RePliForm has found that electroplated polymer fills a niche between pure plastic and pure metal 3D printed parts in terms of properties including tensile strength and tensile modulus. Click to expand. Image Credit: RePliForm and Formlabs
“We look at plated polymer parts as a composite,” he says. In fact, RePliForm has applied the rule of mixtures, a basic formula of composites, to predict tensile strength of plated parts based on the volume fraction and properties of the constituent plastic substrate and metal coating. Generally, the higher the volume of metal in the final part, the stronger it will be. Stiffer starting resins reinforce better, though soft materials will begin to converge with these properties at higher volumes of metal.
“Above 20% metal, the base material has less of an impact,” Wise says. Most of the reinforcing work the company has done operates at a lower percentage than this, but there has been experimentation to push this strategy to its limits.

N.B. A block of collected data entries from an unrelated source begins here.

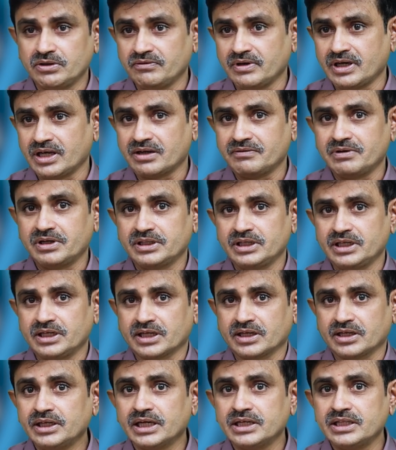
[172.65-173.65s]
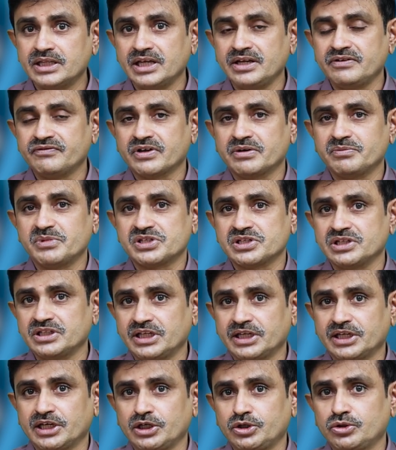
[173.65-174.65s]
Wherever they get the information,
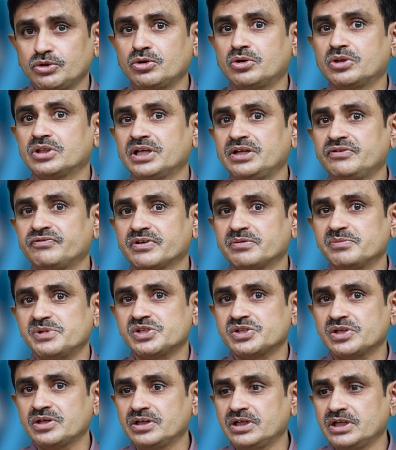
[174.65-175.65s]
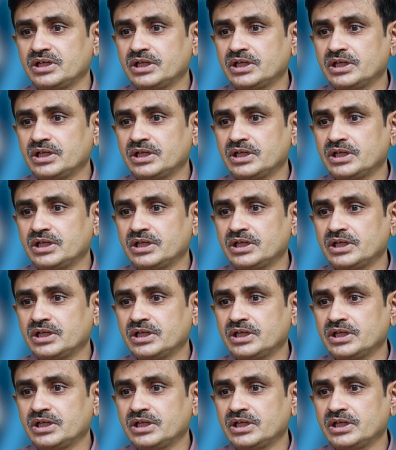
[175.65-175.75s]
they get to know the information,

These topology optimized beams were designed by nTop, 3D printed using Formlabs SLA printers, electroplated by RePliForm and tested at Penn State University. Study results.
In one case study conducted with Penn State University, nTop and Formlabs, a plated polymer part actually out-performed a 3D printed metal one. A beam designed and optimized by nTop was 3D printed on a Formlabs SLA printer and plated with nickel in successively higher volumes.
“We chose a plating sequence and thickness where the rule of mixtures indicated that we should get similar tensile strength to DMLS aluminum,” Wise says. This prediction was verified in testing standard ASTM D638 tensile specimens made from electroplated SLA samples.
Testing of the topology optimized beams compared plain 3D printed resin, versions electroplated with ductile and hard nickel, and aluminum parts 3D printed directly through laser powder bed fusion. The hard nickel version outperformed other parts in terms of load deflection, max load and several other metrics. Image Credit: RePliForm
In tests of the printed and plated topology optimized beams, the version with the highest metal volume (34% metal consisting of 10% copper and 90% nickel) actually outperformed a direct 3D printed aluminum version in terms of strength, achieving nearly twice the latter part’s maximum load. According to Wise, the stronger-than-expected strength was likely related to the type of failure (bending and buckling, with the loads highest at the surface — precisely where the metal plating is).
“It turned out to be an ideal candidate since the loads are borne on the outer surfaces,” he says. “We tend to get more plating on these outside surfaces and the ligaments, which is what failed, enhancing the effectiveness of a strong surface coat versus the monolithic DMLS aluminum piece.”
For now, realizing results like this depends mostly on trial-and-error and past expertise. Plating on 3D printed parts has not been well studied, and software for simulating resulting process and material properties does not exist. Such a solution would need to include some combination of generative design and stress analysis software, and ideally incorporate electroplating field analysis to look at plating distribution as well.
“We need to better understand DFAM [design for additive manufacturing] for these two-phase parts,” Wise says, “to exploit the plating and all the variables. We need to get to the point of modeling plating itself.”
RePliForm is open to collaboration on the design and simulation front. But in the meantime, the company is pushing the envelope and attempting to learn as much as possible about the capabilities and limitations of plated 3D printed parts through practical applications.
“The thing about plating,” Wise says, “is that it can do a lot of things at once.”